(Collected data entries)
· · · · · · ·
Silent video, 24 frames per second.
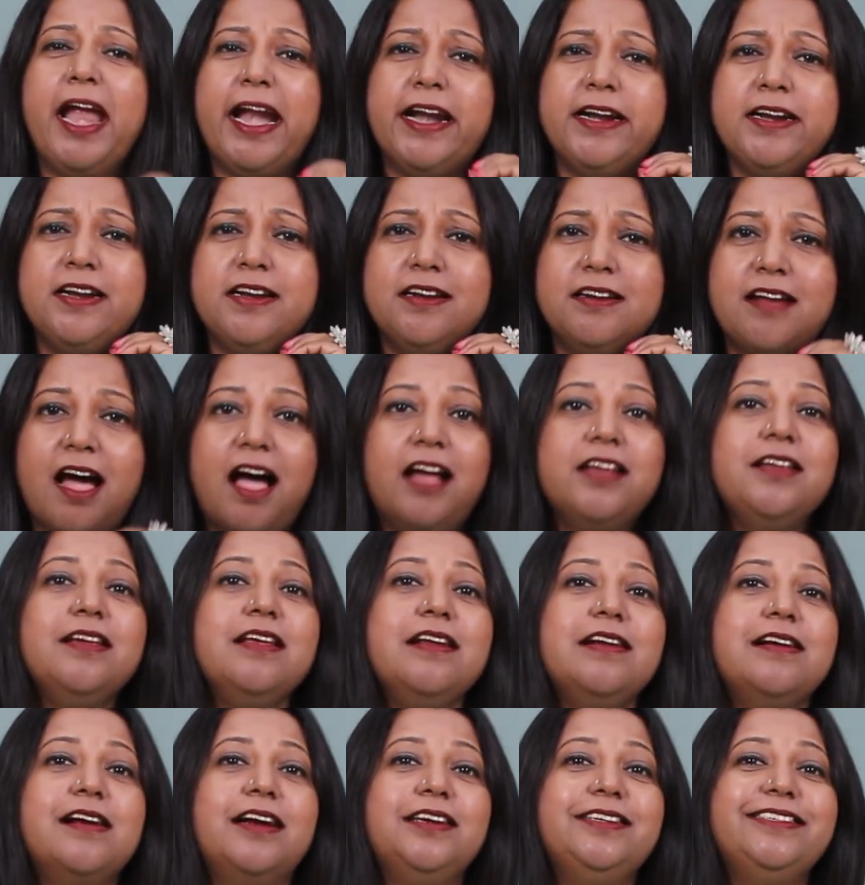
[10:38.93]

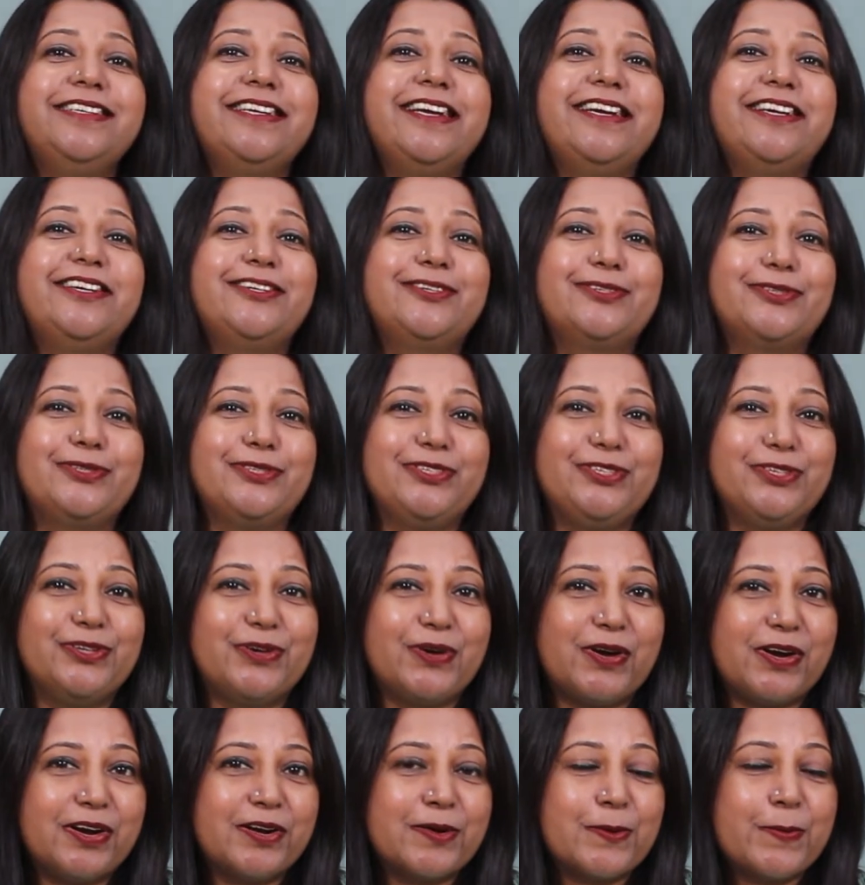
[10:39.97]
entire content to
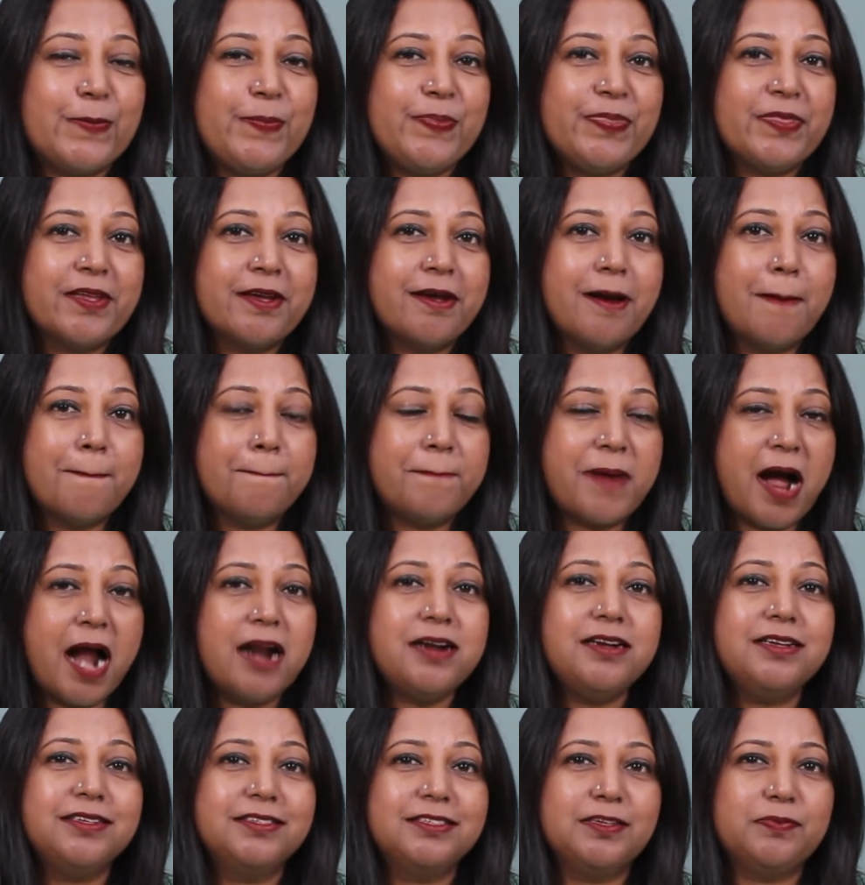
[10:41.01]
your
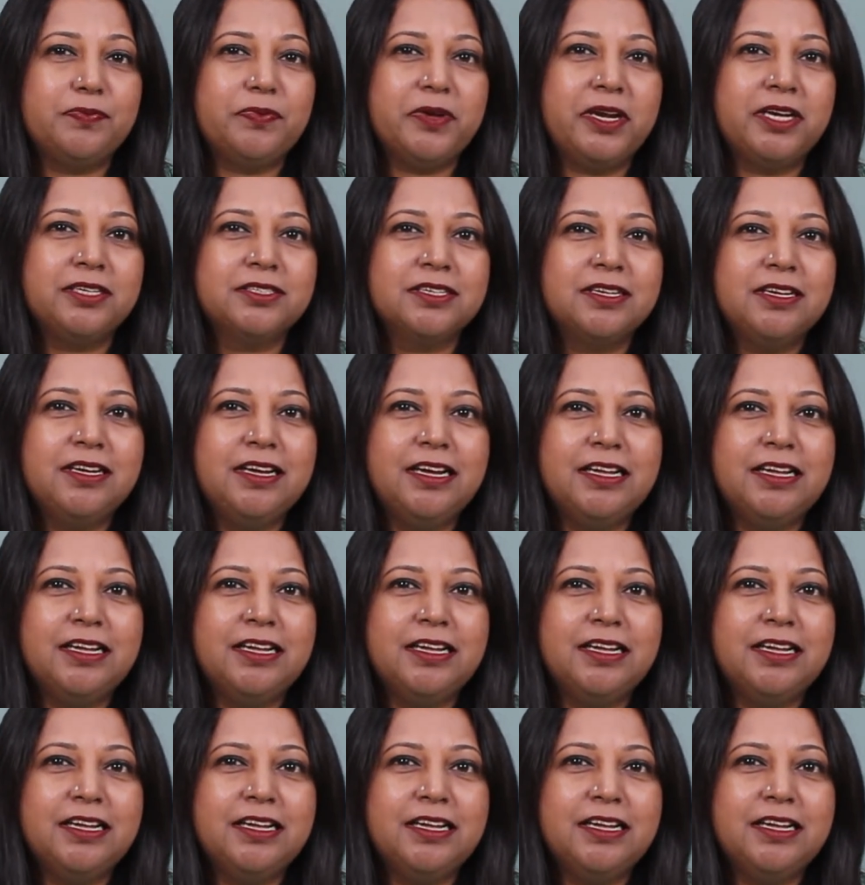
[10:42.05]
participants,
· · · · · · ·
■ **Problem statement**
Could you copy all of the entries above exactly, without the pictures?

■ **Answer for the task**
Silent video, 24 frames per second.
[10:38.93]

[10:39.97]
entire content to
[10:41.01]
your
[10:42.05]
participants,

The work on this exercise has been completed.